Four Gulf States, and Jordan too, are boasting about their involvement in the US-led air strikes. They not only opened their air bases and financial coffers to America, but also sent aircraft to actively participate in raids on the militant Islamist groups. The paradox is that these same countries have spent the past three years directly funding, arming and training these very same groups.
These nations say they wish to protect the people of Syria, and have been clamouring for the defeat of the regime… now they turn themselves to kill the citizens of Syria. Do they really think the jihadis are going to move out of the centre of the cities where they are ensconced and stand in the middle of the Syrian desert waving at the planes saying “here I am come and kill me?”
These groups do not have headquarters, or Presidential palaces or ministries or banks. Trying to find and then kill their leaders will be like looking for a needle in a mountain of hay.
The unhappy people of Syria no longer know whether they are going to be killed by the regime with their barrel bombs and shells, or by America’s Tomahawk missiles, costing $1 million each, and fighter planes. It seems the only thing the international community can agree on is the necessity to kill Syrian citizens.
Syria has become a testing ground for the most modern and sophisticated weapons at the Pentagon’s disposal. The F-22 Raptor stealth fighter plane had never been deployed before it struck Raqqa in the middle of the night. The Pentagon’s reasoning for using the Raptor is suggestive of a wider agenda: “the remnants of President Assad’s Russian-supplied advanced air defence systems could have threatened a lesser aircraft.”
We are well aware that the participation of war planes from Gulf countries was largely symbolic but they have provided legitimacy for this American war and now they will share its dangers and risks both now and later.
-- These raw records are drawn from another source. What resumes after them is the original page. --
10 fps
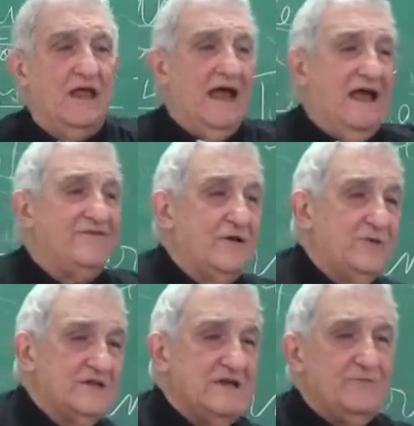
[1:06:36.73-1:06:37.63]

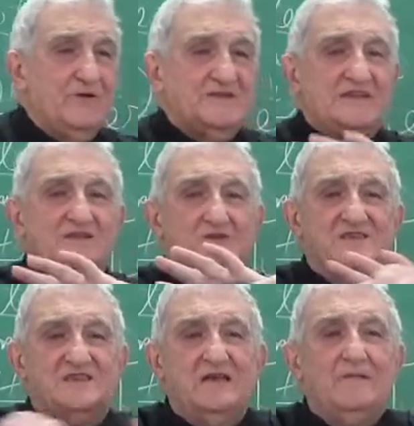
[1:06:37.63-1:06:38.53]
Everybody possesses the
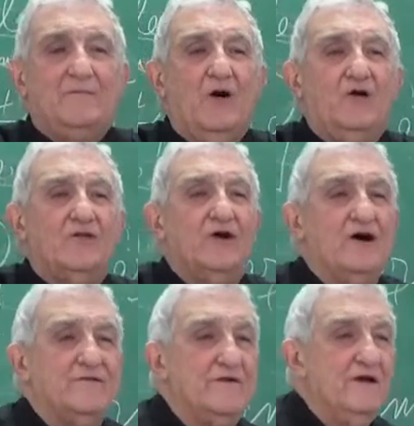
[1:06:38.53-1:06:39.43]
same amount
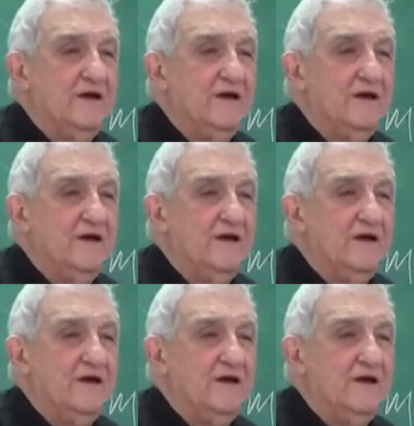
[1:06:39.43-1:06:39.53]
of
It is impossible to predict how long this war will last and who will be the losers and winners. One thing that is sure, it will be Arabs and Muslims who will suffer the biggest losses. The Americans will not send combat troops to fight on the ground; that dangerous intervention will be for regional soldiers.
These air raids have changed many equations in the region and we will not be surprised to see in the coming days or weeks the three main jihadist entities (Islamic State, al-Nusra and Khorasan) forgetting their differences and uniting against this new threat. Nor would we rule out acts of revenge by jihadists against the Arab Governments that are participating in this war.
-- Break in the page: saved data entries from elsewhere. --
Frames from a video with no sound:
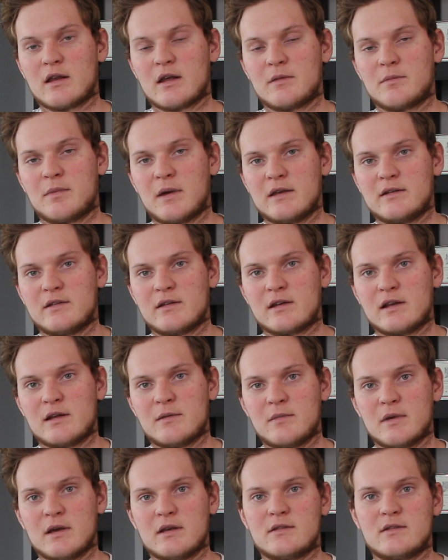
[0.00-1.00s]
it basically
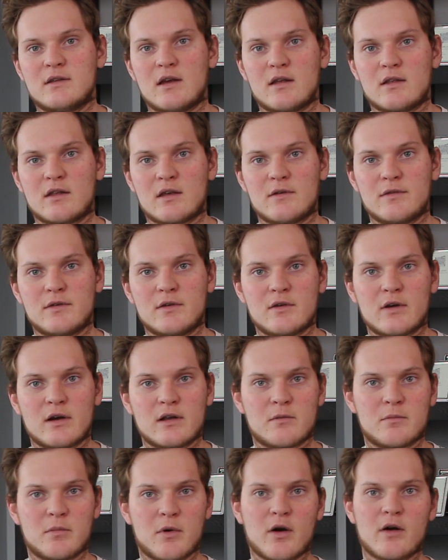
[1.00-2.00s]
means that if you're
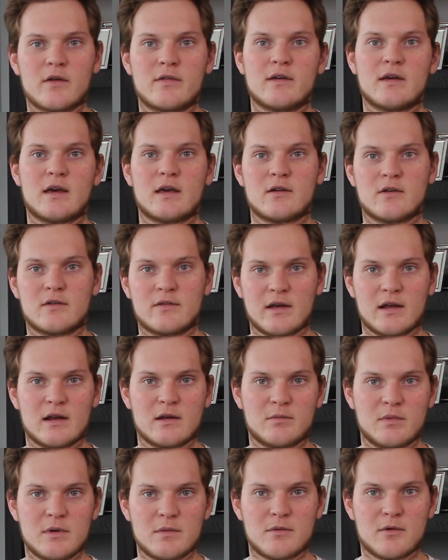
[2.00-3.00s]
at a party and you're
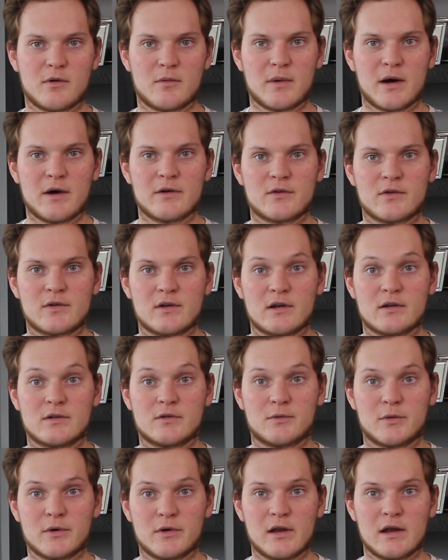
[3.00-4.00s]
telling people about your
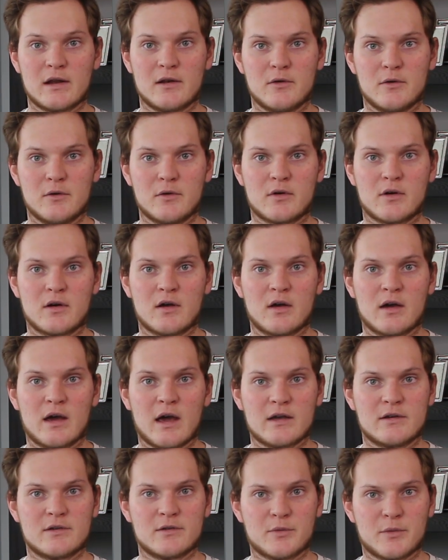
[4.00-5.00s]
niche, will they look
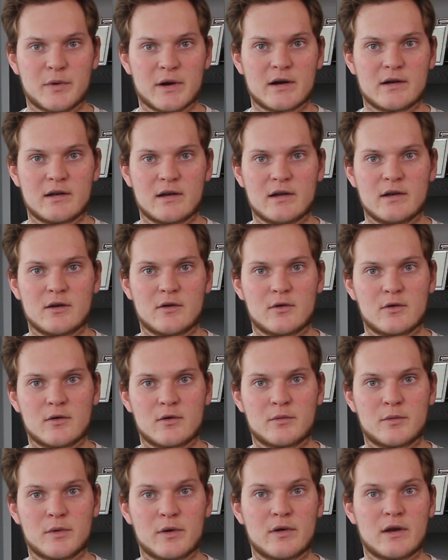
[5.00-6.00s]
at you weirdly,
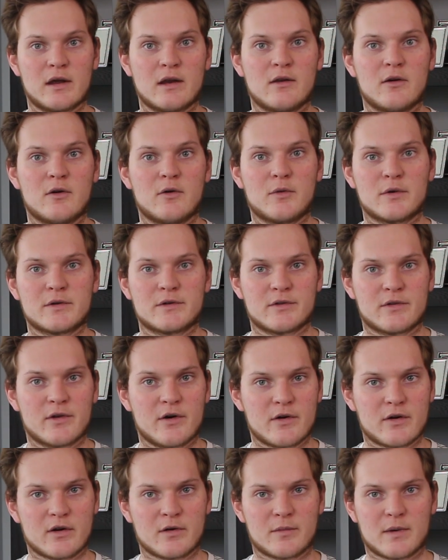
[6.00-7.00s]
or will they know what you're
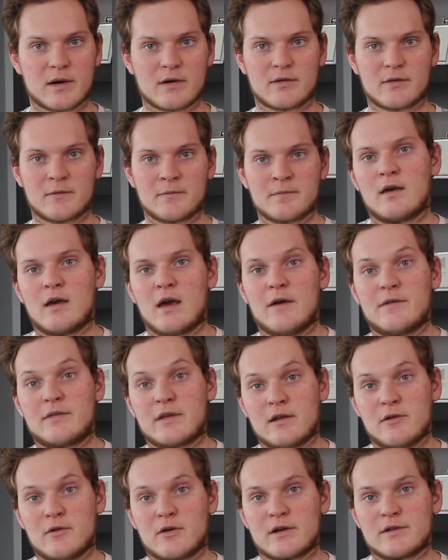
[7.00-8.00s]
talking about? If
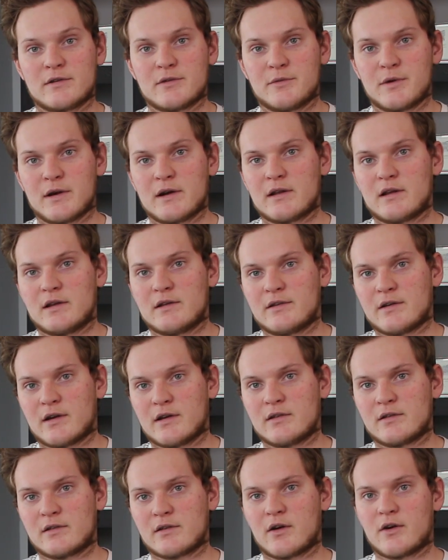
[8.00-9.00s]
they look at you weirdly,
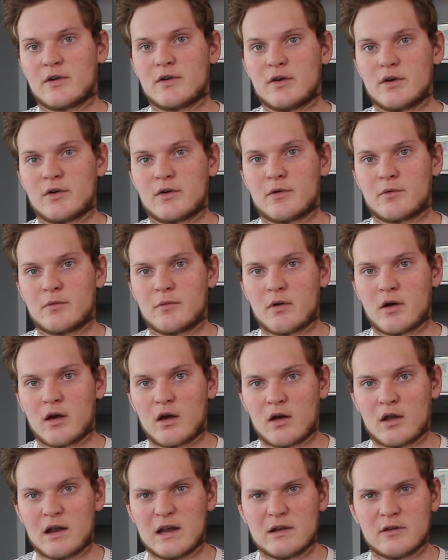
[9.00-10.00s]
chances are you're
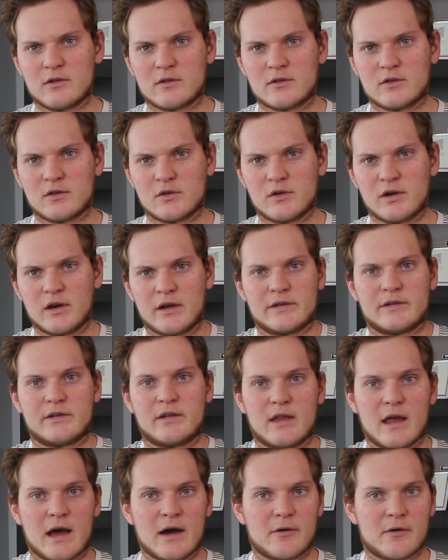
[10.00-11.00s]
a little too
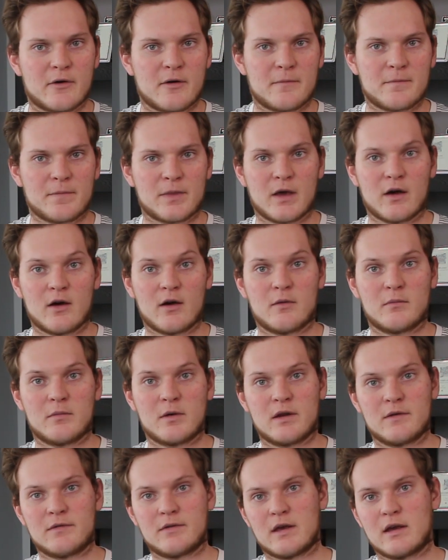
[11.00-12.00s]
niched down.
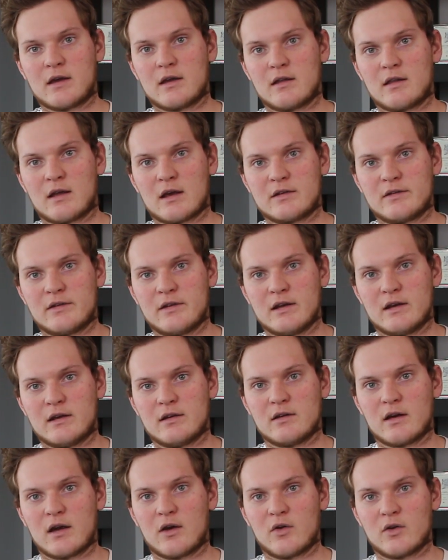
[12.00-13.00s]
But if they can
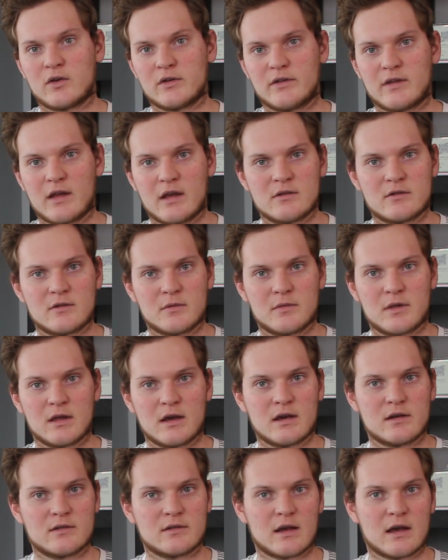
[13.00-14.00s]
actually understand some
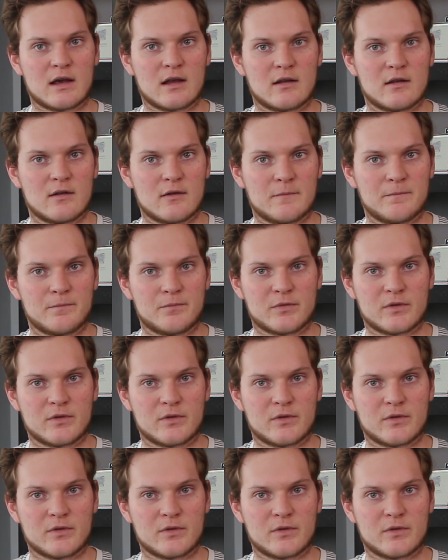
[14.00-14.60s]
things and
All Western-led military interventions in the region this century have failed. States have imploded leading to chaos and the absence of any effective security apparatus – the circumstances that best suit extremist jihadi groups. Afghanistan, Iraq, Libya and Syria offer the best examples.
Of course there are many who support this war for what appear to be logical reasons. Islamic State is highly dangerous and the superpowers offer military superiority, fighter planes, nuclear weapons, ballistic missiles. But what about the vast majority of young people frustrated by unemployment, poverty, deprivation, corruption and marginalization? And what if this war does not succeed in achieving its goals?
President Barack Obama said in a speech two weeks ago that he would defeat Islamic State just as the US defeated al-Qaeda. He is either delusional or disingenuous. If the US defeated al-Qaeda, why is it now fighting Khorosan? Why is it announcing that this previously unknown group, composed of al-Qaeda veterans and headed by a Kuwaiti, Abdel Rahman Al-Fadhli, was planning to attack the West?
If al-Qaeda was destroyed in Iraq, then why is America returning to that country with planes and missiles four years later to fight Islamic State and al-Nusra? Obama might as well claim that “liberated” Iraq has become a model of democracy and stability.
The greatest irony might be the huge welcome the Syrian regime has given the Americans, hoping that they will eliminate their terrorist problem. How long will it be before the Damascus regime realizes that it, too, is the target whether after or during the elimination project?
That would certainly be the desire of Assad’s Gulf enemies.